Evergrande Group Chairman Xu Jiayin attends Evergrande New Energy Auto Global Strategic Partners Summit on November 12, 2019 in Guangzhou, Guangdong Province of China.

VCG | Visual China Group | Getty Images

GUANGZHOU, China — Shares of the electric vehicle unit of Chinese property giant Evergrande surged as much as 67% on Monday after the company raised significant funding through a new share sale.

China Evergrande New Energy Vehicle Group surged to an all-time-high of 50 Hong Kong dollars before paring some of those gains. Shares of the company closed at 45.35 Hong Kong dollars.

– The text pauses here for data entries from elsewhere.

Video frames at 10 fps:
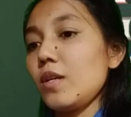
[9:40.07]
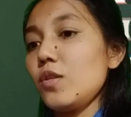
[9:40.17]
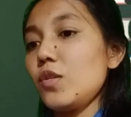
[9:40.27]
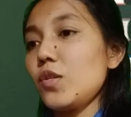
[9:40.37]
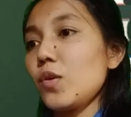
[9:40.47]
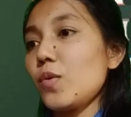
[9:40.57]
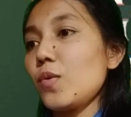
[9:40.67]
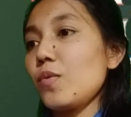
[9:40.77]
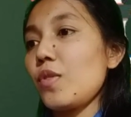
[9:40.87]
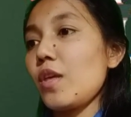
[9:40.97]

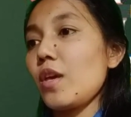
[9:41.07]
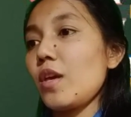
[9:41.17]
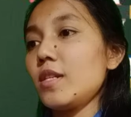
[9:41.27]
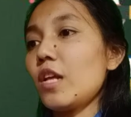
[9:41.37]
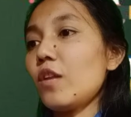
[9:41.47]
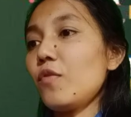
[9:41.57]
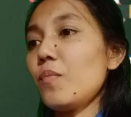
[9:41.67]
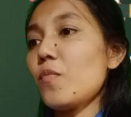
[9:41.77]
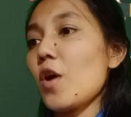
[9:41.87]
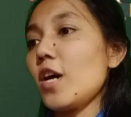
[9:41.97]
So, the cell phone
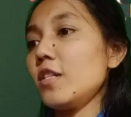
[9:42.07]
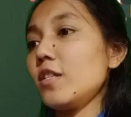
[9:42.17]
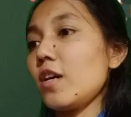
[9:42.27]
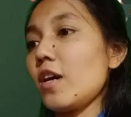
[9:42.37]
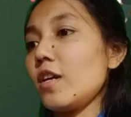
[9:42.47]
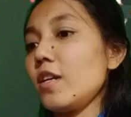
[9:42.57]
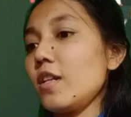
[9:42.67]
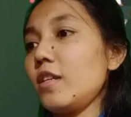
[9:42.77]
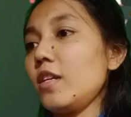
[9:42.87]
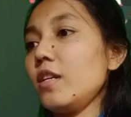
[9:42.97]
brands are
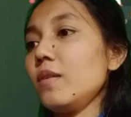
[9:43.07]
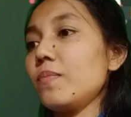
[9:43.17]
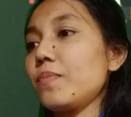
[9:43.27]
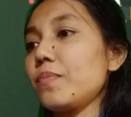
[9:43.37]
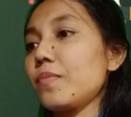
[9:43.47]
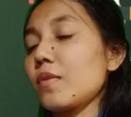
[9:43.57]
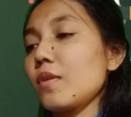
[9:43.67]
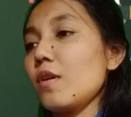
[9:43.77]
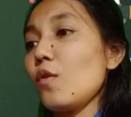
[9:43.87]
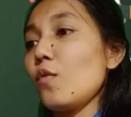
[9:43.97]
the
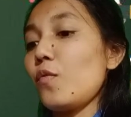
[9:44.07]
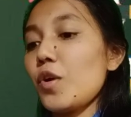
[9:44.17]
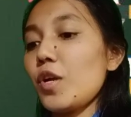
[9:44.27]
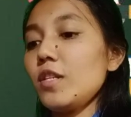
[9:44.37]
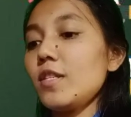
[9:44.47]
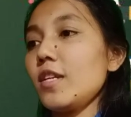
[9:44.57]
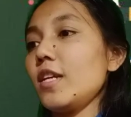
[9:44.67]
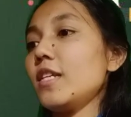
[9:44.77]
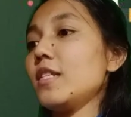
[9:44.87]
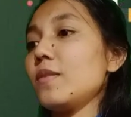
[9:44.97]
first
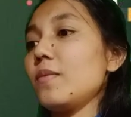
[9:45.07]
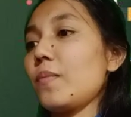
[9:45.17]
is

The stock rocketed after the Chinese electric car company issued 952.38 million shares to six investors at a price of $27.30 Hong Kong dollars and raised net proceeds of 26 billion Hong Kong dollars ($3.35 billion).

The funding is another sign that China’s electric car market is heating up, and Evergrande could pose a challenge to Tesla as well as domestic rivals such as Nio and Xpeng Motors.

Last year, Evergrande showed off six new electric vehicles under a brand called Hengchi, with the hope of starting production this year. The company has not sold a single car yet.

In September, the company raised around 4 billion Hong Kong dollars through the sale of shares to investors including Chinese internet giant Tencent and ride-hailing service Didi.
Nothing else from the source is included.